Getting Started with Document Digitization

You must first obtain your API key to use the Document Digitization API. If you are curious about the API Key issuance process, please refer to 01. Introduction to Upstage API (LINK)!

1. What is Document Digitization?

Document digitization refers to converting documents into machine-readable formats, such as text, HTML, or Markdown. These digitized documents can then be used for various AI-driven tasks such as information retrieval, summarization, and data extraction.

Document Parsing

If you are participating in the AI Initiative program, you can access Document Parsing for free until March 31st, 2026. Apply here: LINK

Extracts and structures both text and layout elements (e.g., paragraphs, tables, images) into HTML or Markdown.
Transforms documents into formats that are easily understandable by LLMs, supporting various downstream tasks.
Includes OCR capabilities but goes beyond traditional OCR by preserving higher-level structural information.

Document OCR

Extracts only text and positional information, best suited for basic text recognition tasks.

👉 While Document Parsing uses OCR under the hood, it also includes advanced layout detection and table/chart recognition, making it significantly more powerful. If you only need fast text extraction, use Document OCR. Document parsing is recommended for structured data.

2. When Should You Use the Document Digitization API?

Document automation goes beyond simply extracting text. Its goal is to structure documents so that AI can understand and process them.

While the console demo is excellent for testing and learning, workflows such as service integration, automation pipelines, and production applications require API use.

✅ Console Demo: Manual upload and testing

✅ API: Systematic, automated document ingestion and processing in production

👁️‍🗨️ Preprocessing for LLM Input

Document Digitization is a key preprocessing step for LLM pipelines.

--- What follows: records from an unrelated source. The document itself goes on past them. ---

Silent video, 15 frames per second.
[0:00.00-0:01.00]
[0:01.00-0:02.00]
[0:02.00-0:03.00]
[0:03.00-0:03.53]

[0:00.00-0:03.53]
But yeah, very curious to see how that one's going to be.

For LLM-based applications like chatbots, search, or summarization, documents must first be segmented into paragraphs, tables, images, etc., and their structure must be recognized. Document parsing is crucial to ensure the LLM can accurately interpret the document.

Most LLM pipelines operate in backend systems. API integration is essential for processing documents in real time.

Use Cases:

Building a RAG system that splits patent documents into paragraphs, then retrieves relevant content based on user queries.
Parsing academic papers to power apps with summarization and highlighting features.

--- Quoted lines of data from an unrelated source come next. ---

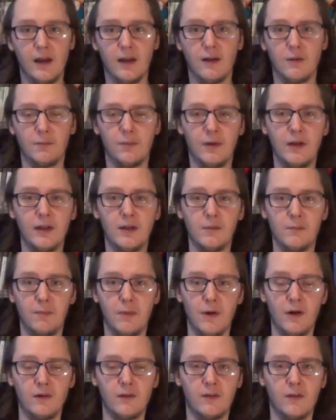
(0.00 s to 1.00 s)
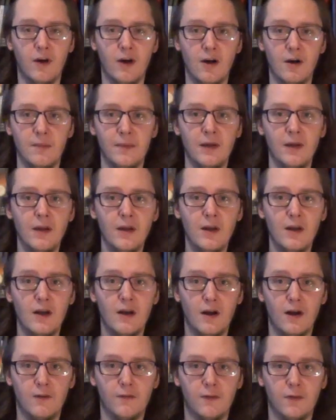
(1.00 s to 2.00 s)
a complete box copy
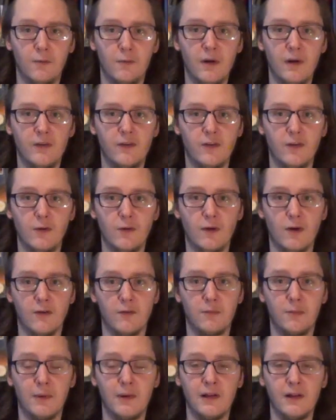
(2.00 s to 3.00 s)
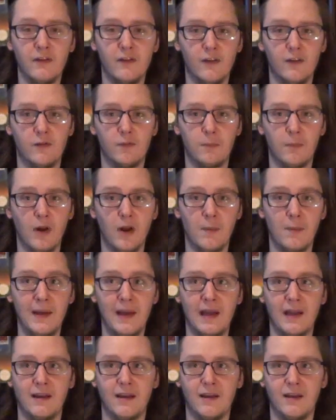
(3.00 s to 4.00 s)
of the rescue of Princess
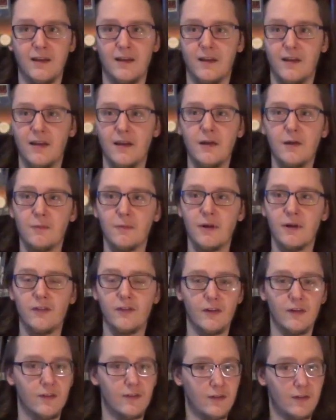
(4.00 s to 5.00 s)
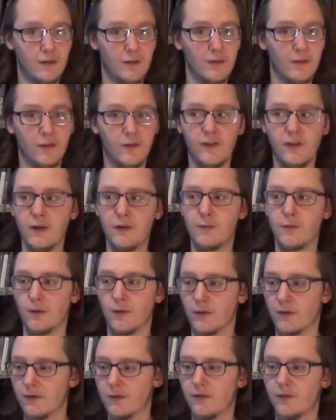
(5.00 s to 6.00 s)
Blobette, which is the
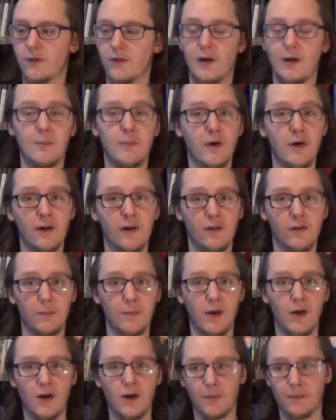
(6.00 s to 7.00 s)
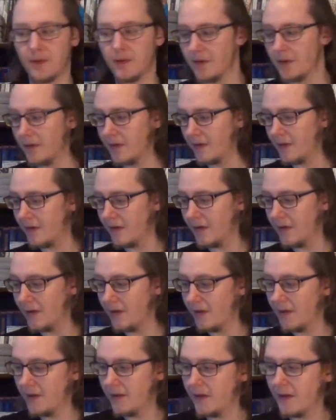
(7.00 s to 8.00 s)
sequel to A Boy and His Blob.
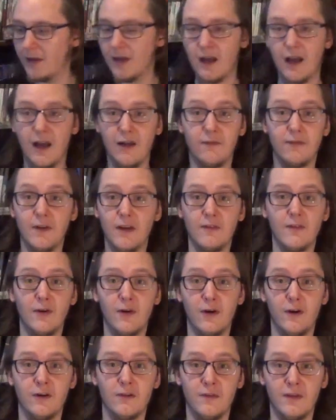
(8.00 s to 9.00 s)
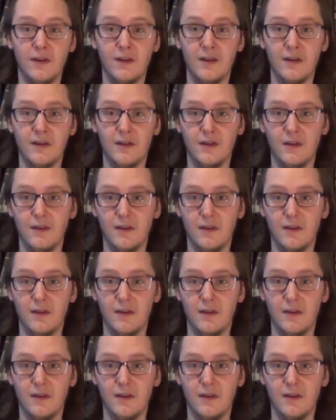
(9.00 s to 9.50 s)
I've never heard of it,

Let’s dive deeper into Document Parse, the engine that powers such workflows.

3. What is Document Parse?

Upstage Document Parse automatically converts various types of documents into structured HTML. It detects layout elements such as paragraphs, tables, images, formulas, and charts, and serializes them in a logical reading order for LLMs to consume.

3.1. Demo: Financial Statement Analysis Chatbot

Before we explore the technical details, check out this demo:

This chatbot uses Document Parse to convert a financial statement into HTML, enabling free-form Q&A based on the content.

DEMO LINK

📄 Financial Statement Q&A Chatbot

✨ Key Features

Converts financial documents into HTML using Document Parse API
Enables document-based Q&A using Solar LLM

🖥️ Example Code

Complete source code and explanation:
🔗 Huggingface Repo

⚡️ Document Parse becomes the "eyes" of the LLM, enabling it to understand complex documents and generate accurate responses

3.2. Document Parse - Input, Output Format

📥 Input Requirements

Supported file formats: JPEG, PNG, BMP, PDF, TIFF, HEIC, DOCX, PPTX, XLSX
Max file size: 50MB
Max page count:
- Synchronous API: up to 100 pages
- Asynchronous API: up to 1,000 pages
Max pixels per page: 100 million pixels (based on 150 DPI conversion)
Supported languages (for OCR): Korean, English, Numbers
- Chinese (Hanzi-beta), Japanese (Kanji–beta),

📤 Output Structure

Documents include more than plain text—they contain headings, tables, charts, images, and more. The structure is preserved by converting these elements into HTML, allowing LLMs to understand the content accurately.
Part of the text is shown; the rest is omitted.